━━━ RECORDS FOR THIS EXERCISE
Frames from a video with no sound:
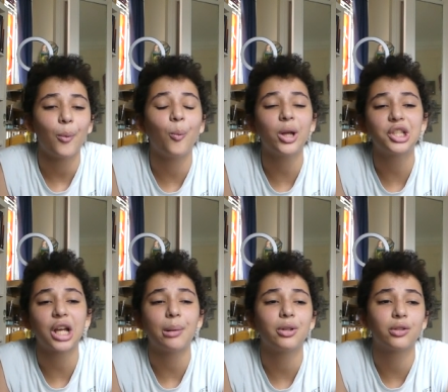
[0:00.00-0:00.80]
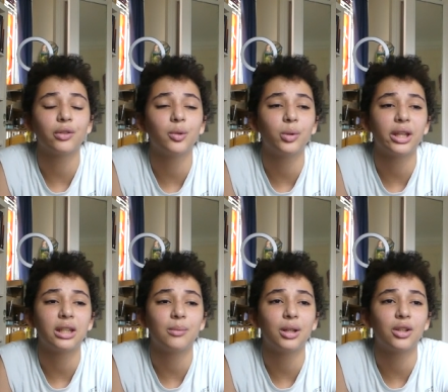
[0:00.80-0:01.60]
what job interview will they
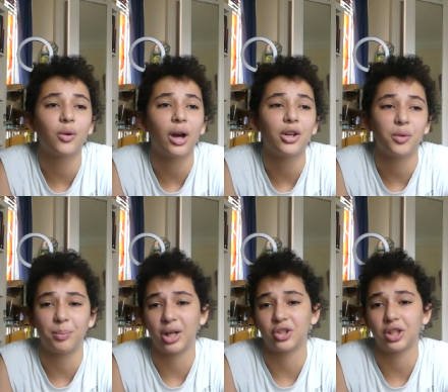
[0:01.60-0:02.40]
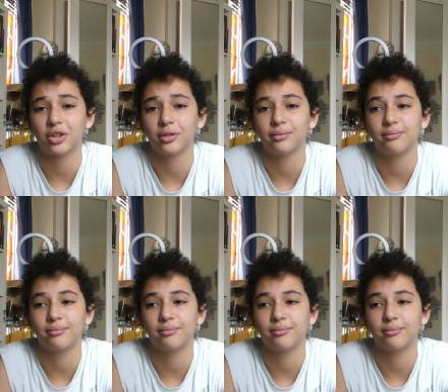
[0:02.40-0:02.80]
need me to know how to do a planche turn?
━━━━━━
### [WHAT YOU SHOULD DO]
Give back the lines from the one containing "[0:00.00-0:00.80]" through the last line of the records above exactly as they appear, both included, and no pictures.

### [WORKED SOLUTION]
[0:00.00-0:00.80]
[0:00.80-0:01.60]
what job interview will they
[0:01.60-0:02.40]
[0:02.40-0:02.80]
need me to know how to do a planche turn?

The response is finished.